Bir zât dese ki, "Hocaefendi, sen namazı uzatıyorsun" dese, hocaefendi de o zât namaza durduğu vakit, namazı kısa kıldırsa, mürâî olur, namazı olmaz. İmamın işine hiç karışılmayacak.
İmam efendi, şaşırdı, arkadan birisi feth etdi, söyledi, imam da onun fethine kulak vermedi, feth edenin namazı bozulur. "Yâhu Kur`ân okudu", bozulur. Yeniden tekbir alması lâzım, iktidâ etmesi lâzımdır imama. Karışmayacaksın imamın işine.
Meselâ beşinci rekata kalkarsa imam, kalkmazsın, oturursun. Üçe kalkarsa, yani ikide oturmayıp kalkarsa, sen de kalkacaksın beraber, uyarsın. Fakat dörtden beşe imam kalksa, sen kalkmayacaksın. Üçde otursa, oturup, o selâm verse, sen vermeyip, kalkıp dördü ikmâl edip selâm vereceksin.
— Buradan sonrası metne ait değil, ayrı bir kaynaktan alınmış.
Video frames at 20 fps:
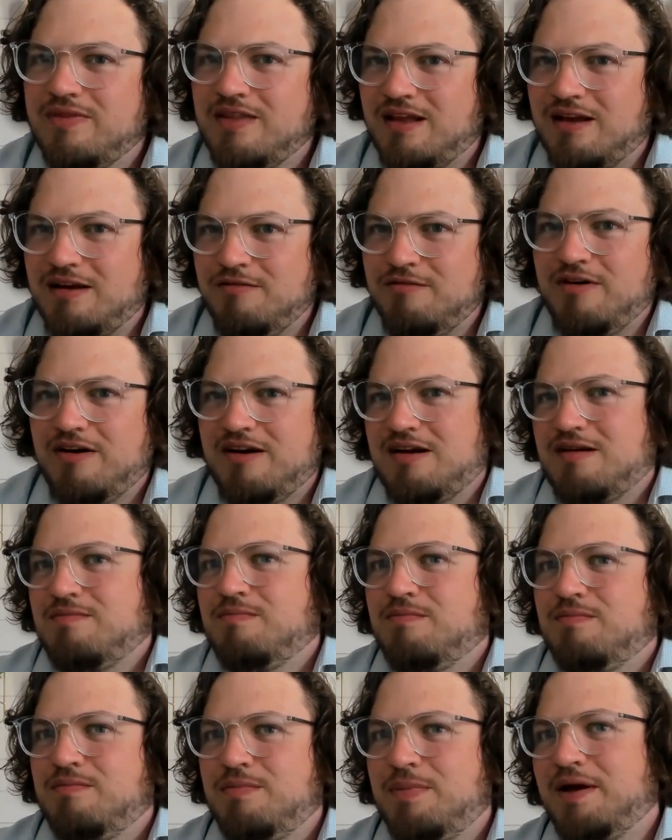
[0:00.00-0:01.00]
like very
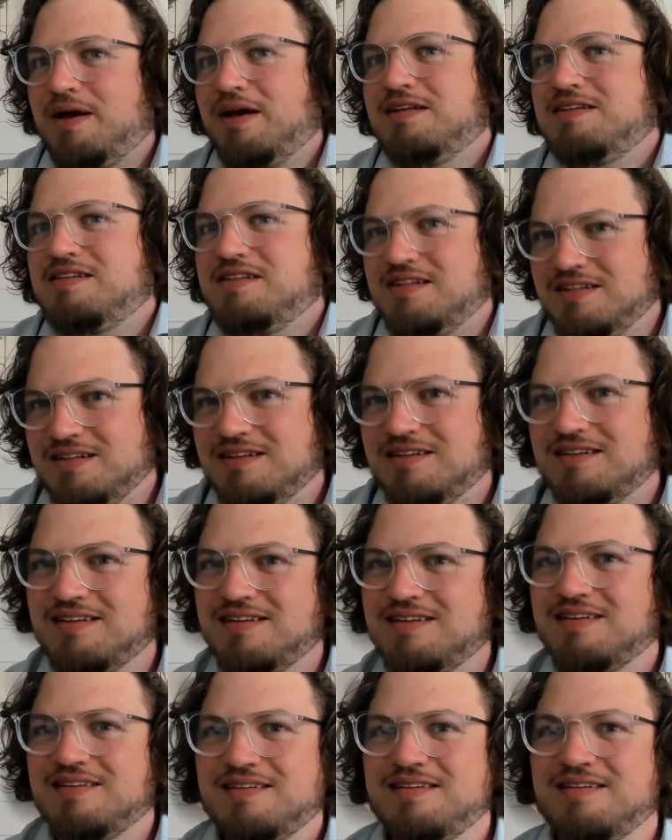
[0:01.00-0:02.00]
pertinent
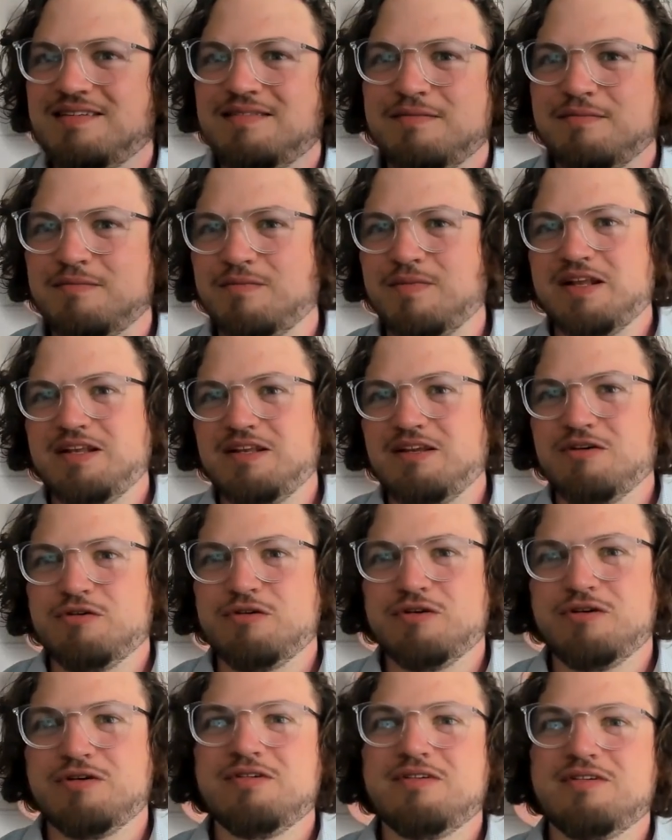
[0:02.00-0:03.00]
when
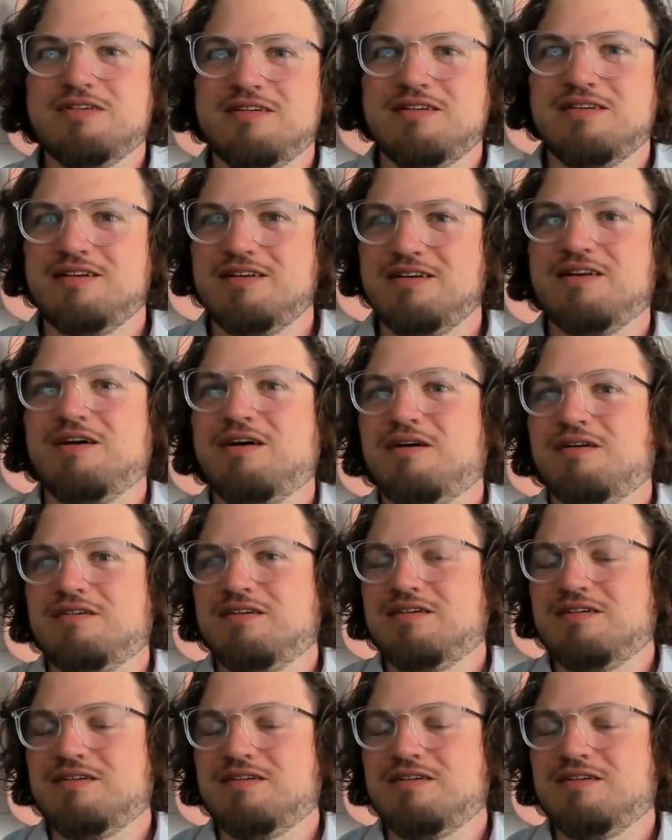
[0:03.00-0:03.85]
you're not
Öyle kolay iş değil.
Hazret-i İmâm-ı Azam'a sormuşlar, demiş ki, "İmâmetden ata biner dört nala kaçarım" demiş. İmâmet meselesi, imâmet meselesi. İmâm, Resul-i Ekrem sallallahu aleyhi vesellemin vasîsi oluyor ve yerine kâim oluyor. Malûm ya ilk imâm, Efendimiz, imâmü'l-mürselîn. Halkı Allah'a takdîm ediyor mihrâba geçip. Ve ondan sonra gelen halîfe-i müslimîn, ne yapdı Peygamber'e halîfe olanlar, onunla aynı şeyi yapdılar. İmamlar da onların nâibleridirler, imâmete geçen kişiler. Onun için iyi bilecekler fıkhı, mesâil-i fıkhiyyeyi. Ufak bir şey işi alt üst eder.
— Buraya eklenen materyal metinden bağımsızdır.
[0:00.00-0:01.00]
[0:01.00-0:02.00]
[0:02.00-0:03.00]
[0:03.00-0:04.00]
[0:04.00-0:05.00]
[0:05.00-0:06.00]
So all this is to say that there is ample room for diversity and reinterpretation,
İmâmete geçdiğin vakitde, bildiğin yeri okuyacaksın. Sana hafız demesinler ziyânı yok, bildiğin yeri oku. Allahu Teâlâ Kur'an'da "فَاقْرَؤُوا مَا تَيَسَّرَ مِنَ الْقُرْآنِ fakraû mâ teyessere mine'l-Ku`rân" diyor, "Kur`ân'dan neresi kolay geliyorsa orayı okuyun" diyor.
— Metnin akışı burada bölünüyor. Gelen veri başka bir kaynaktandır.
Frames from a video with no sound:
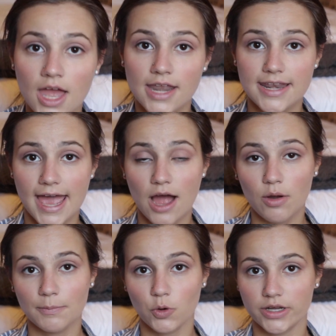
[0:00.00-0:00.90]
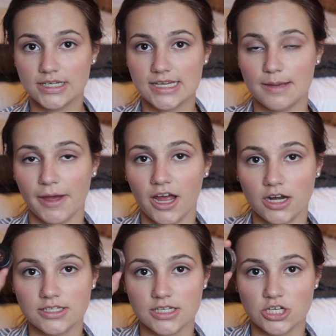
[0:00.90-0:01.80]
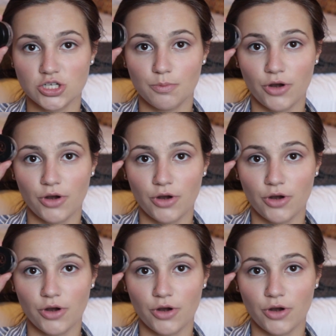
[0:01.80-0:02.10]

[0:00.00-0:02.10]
Now I'm going to take my Anastasia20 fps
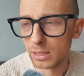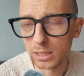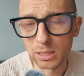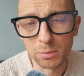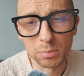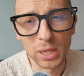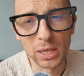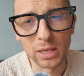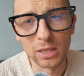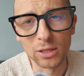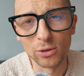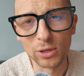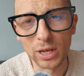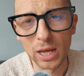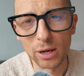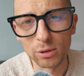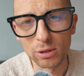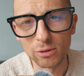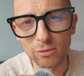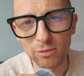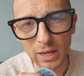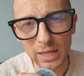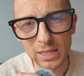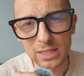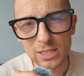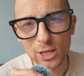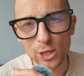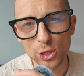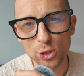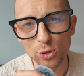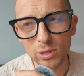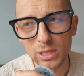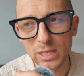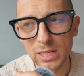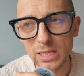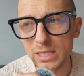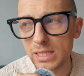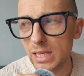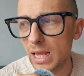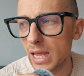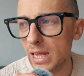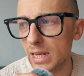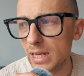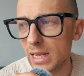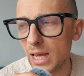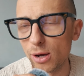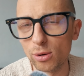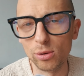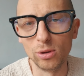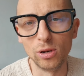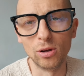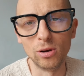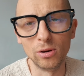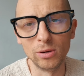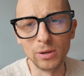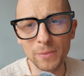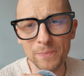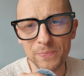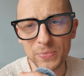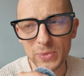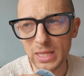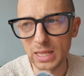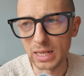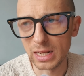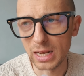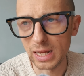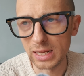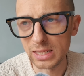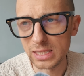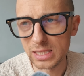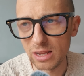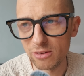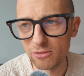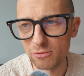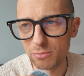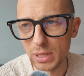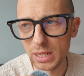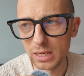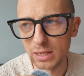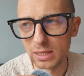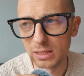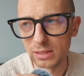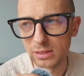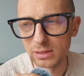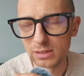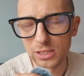depending on how the flight schedule is and how long the nights have been.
Ters okunmaz, meselâ ilk rekatda "kul hüvallah", ikinci rekatda "innâ a'taynâ" okumak mekrûhdur. Kerahat-i tahrimiyye ile. İlk rekatda "innâ a'taynâ", sonra "kul hüvallah" okunur. İlk rekatda "izâ câe" okumuşsun, ikinci rekatda "kul hüvallah" okunmaz, mekrûhdur, kerahat-i tahrimiyye ile. "Kul eûzü bi rabbi'l felak" okuyabilirsin. İki sûre atlayacaksın. "İzâ câe"den sonra ya "tebbet" okuyacaksın yâhud "kul eûzu bi rabbi'l-felak" okuyacaksın. Bir sûre atlarsan mekrûhdur. Kerâhat-i tahrîmiyye vardır. Sûre okurken bir âyet atlarsan, mekrûhdur. Üç âyet atlarsan sûrede, o vakit câiz olur. Üç âyet atlarsan. O da, ibtidâ ve intihâ meselelerine çok dikkat etmen lâzım. Meselâ "zeheballah" deyip rukûya eğilemezsin. "Zeheballah" dedin mi, "Allah gitdi" olur o. "Zeheballahu bi nûrihim" dedikden sonra rükû edebilir adam.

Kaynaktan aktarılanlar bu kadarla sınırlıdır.